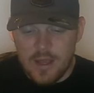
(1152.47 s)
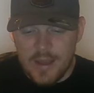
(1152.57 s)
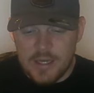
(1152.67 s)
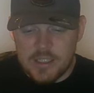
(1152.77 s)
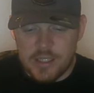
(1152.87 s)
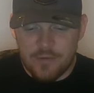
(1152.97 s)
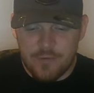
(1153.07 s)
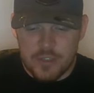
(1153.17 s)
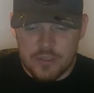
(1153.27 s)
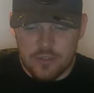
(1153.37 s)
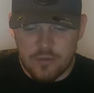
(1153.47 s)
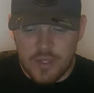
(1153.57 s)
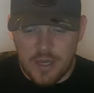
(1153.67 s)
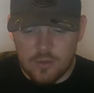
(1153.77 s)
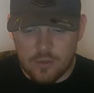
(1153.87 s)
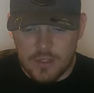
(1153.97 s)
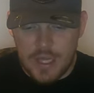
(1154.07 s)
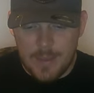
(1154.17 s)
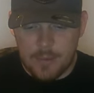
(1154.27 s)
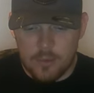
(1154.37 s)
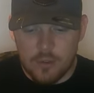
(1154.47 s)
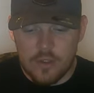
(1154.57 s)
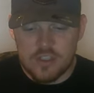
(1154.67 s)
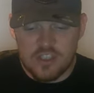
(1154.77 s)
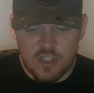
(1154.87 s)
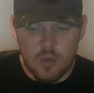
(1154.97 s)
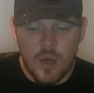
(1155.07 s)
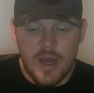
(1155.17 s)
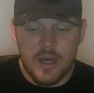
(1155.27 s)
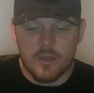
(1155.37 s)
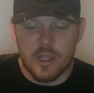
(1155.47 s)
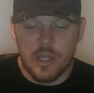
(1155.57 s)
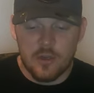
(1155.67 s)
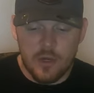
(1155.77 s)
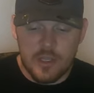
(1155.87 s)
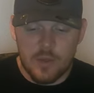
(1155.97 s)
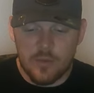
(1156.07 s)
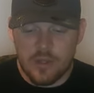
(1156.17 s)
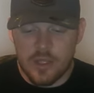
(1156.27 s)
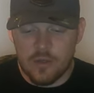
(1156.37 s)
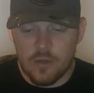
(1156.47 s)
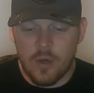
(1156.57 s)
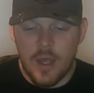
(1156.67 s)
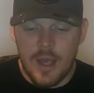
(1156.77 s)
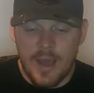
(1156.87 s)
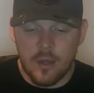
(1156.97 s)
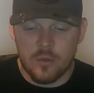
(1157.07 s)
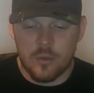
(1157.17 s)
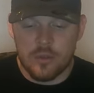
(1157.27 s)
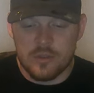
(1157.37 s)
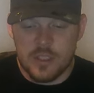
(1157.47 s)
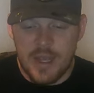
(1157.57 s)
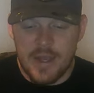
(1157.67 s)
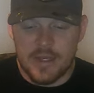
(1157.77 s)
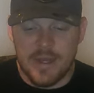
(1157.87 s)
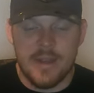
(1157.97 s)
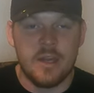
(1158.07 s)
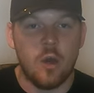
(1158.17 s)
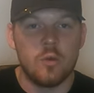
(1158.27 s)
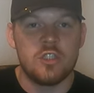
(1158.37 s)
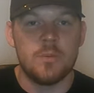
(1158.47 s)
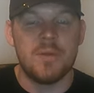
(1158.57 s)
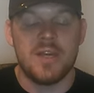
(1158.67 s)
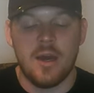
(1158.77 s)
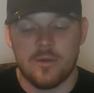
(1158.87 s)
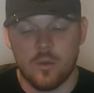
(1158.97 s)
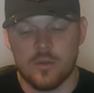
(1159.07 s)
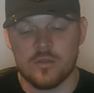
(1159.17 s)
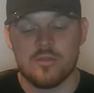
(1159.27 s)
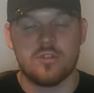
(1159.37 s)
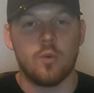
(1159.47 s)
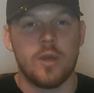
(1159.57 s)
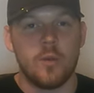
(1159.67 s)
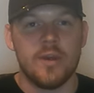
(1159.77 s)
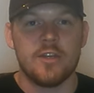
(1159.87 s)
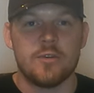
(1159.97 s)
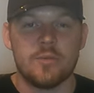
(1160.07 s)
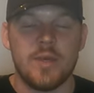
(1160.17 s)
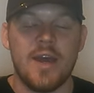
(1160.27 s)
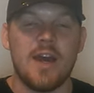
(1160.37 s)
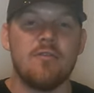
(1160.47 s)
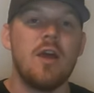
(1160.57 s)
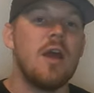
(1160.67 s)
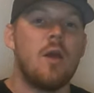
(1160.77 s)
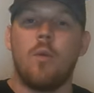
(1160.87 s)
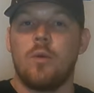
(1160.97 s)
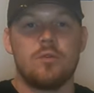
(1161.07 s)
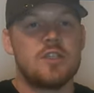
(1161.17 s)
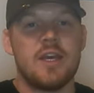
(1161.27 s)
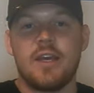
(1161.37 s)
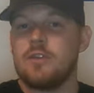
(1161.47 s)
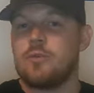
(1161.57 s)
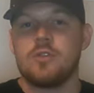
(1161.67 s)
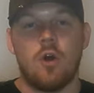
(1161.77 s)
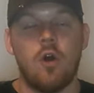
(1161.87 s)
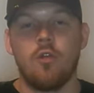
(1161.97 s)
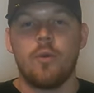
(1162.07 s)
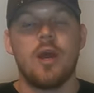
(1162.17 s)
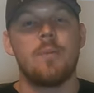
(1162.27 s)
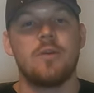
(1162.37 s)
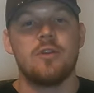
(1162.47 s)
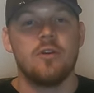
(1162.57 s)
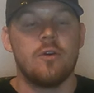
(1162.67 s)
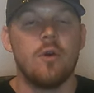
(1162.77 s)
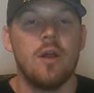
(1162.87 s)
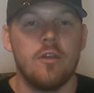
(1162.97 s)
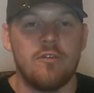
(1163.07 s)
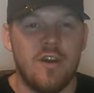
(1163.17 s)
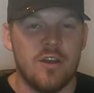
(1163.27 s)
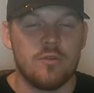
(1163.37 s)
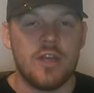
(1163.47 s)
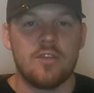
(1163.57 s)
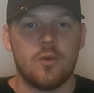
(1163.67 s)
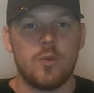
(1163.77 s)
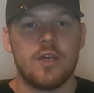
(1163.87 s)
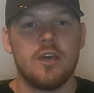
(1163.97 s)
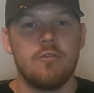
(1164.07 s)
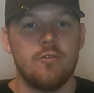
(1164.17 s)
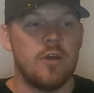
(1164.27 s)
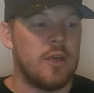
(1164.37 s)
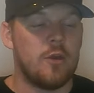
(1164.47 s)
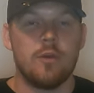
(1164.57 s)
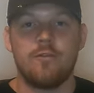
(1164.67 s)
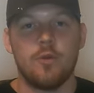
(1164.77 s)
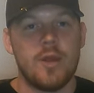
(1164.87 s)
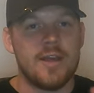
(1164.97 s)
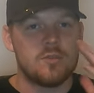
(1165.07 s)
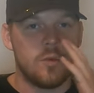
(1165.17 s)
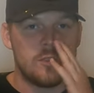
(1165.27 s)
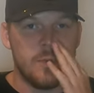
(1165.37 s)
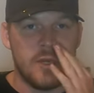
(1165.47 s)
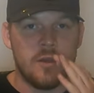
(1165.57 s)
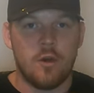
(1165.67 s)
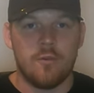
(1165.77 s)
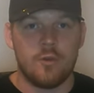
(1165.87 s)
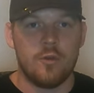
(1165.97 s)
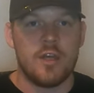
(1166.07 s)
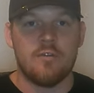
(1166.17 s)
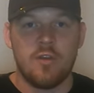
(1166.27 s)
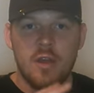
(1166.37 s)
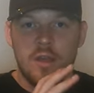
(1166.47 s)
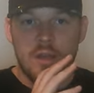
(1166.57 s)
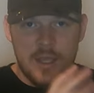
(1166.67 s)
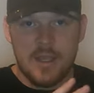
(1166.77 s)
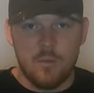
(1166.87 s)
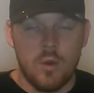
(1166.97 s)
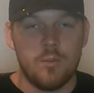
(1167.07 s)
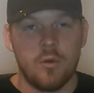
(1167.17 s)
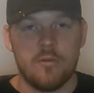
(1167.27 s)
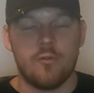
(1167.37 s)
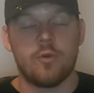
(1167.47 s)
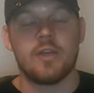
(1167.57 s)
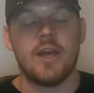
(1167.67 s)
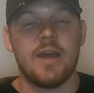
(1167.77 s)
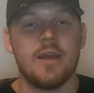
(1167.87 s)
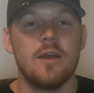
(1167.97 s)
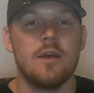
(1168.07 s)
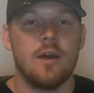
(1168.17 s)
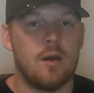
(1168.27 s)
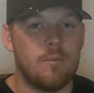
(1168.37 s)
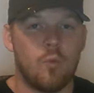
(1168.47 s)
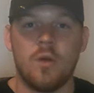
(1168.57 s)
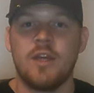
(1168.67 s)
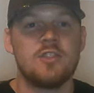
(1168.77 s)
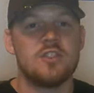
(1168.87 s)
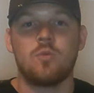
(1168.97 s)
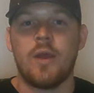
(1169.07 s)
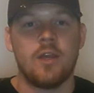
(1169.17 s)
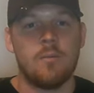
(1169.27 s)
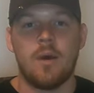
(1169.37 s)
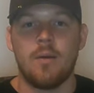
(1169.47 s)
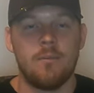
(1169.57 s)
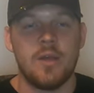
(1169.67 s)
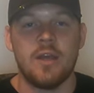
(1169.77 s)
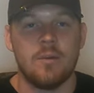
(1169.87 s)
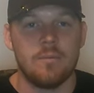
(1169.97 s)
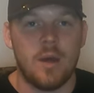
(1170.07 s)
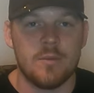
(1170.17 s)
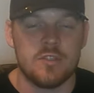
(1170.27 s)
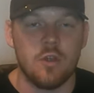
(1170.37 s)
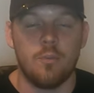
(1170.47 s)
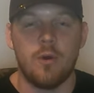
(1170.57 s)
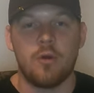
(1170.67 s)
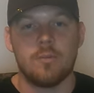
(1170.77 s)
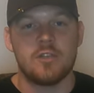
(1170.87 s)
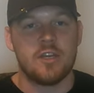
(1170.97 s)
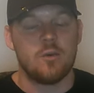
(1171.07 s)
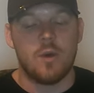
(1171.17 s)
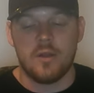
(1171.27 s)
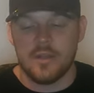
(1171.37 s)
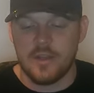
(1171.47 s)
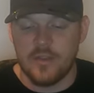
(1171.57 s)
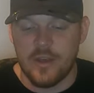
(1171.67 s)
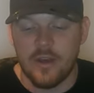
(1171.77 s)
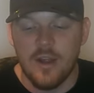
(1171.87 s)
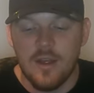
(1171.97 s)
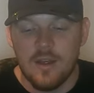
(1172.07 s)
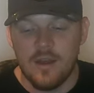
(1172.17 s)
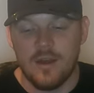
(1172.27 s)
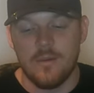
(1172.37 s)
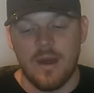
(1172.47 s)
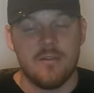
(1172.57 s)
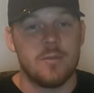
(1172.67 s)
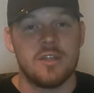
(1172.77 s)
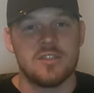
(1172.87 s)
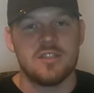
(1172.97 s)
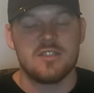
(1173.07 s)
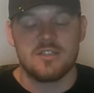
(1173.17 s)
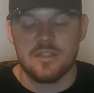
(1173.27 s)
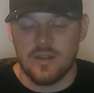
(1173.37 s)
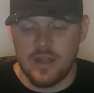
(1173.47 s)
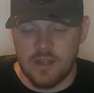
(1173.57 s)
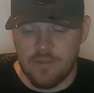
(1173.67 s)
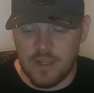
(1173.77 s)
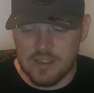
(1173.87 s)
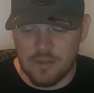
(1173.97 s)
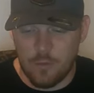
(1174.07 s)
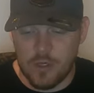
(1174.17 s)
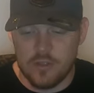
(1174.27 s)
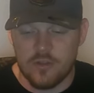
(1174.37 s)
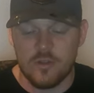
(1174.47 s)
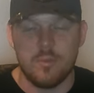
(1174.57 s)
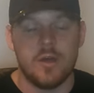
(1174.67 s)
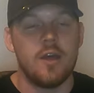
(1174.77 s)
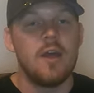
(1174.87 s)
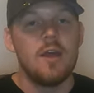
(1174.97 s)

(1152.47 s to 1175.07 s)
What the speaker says: AG Fisher, The Outdoor Capital, Still Wild, Cranking with Kendall, Outdoor Jack, and OGP Outdoors. Those are the 21 entries we have. We will take entries all the way up until the final date that we give here in a few days once me and Off the Hook have hit 1.4K. He's just waiting on me. I'm a slow poke. I'm taking a while to get there. I haven't been as consistent lately as I've wanted to, but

○ ○ ○ ○ ○

Exactly reproduce the lines above, starting at the one that contains "(1159.27 s)" and ending at the one that contains "(1162.67 s)", both inclusive; leave the pictures out and add no other lines.

(1159.27 s)
(1159.37 s)
(1159.47 s)
(1159.57 s)
(1159.67 s)
(1159.77 s)
(1159.87 s)
(1159.97 s)
(1160.07 s)
(1160.17 s)
(1160.27 s)
(1160.37 s)
(1160.47 s)
(1160.57 s)
(1160.67 s)
(1160.77 s)
(1160.87 s)
(1160.97 s)
(1161.07 s)
(1161.17 s)
(1161.27 s)
(1161.37 s)
(1161.47 s)
(1161.57 s)
(1161.67 s)
(1161.77 s)
(1161.87 s)
(1161.97 s)
(1162.07 s)
(1162.17 s)
(1162.27 s)
(1162.37 s)
(1162.47 s)
(1162.57 s)
(1162.67 s)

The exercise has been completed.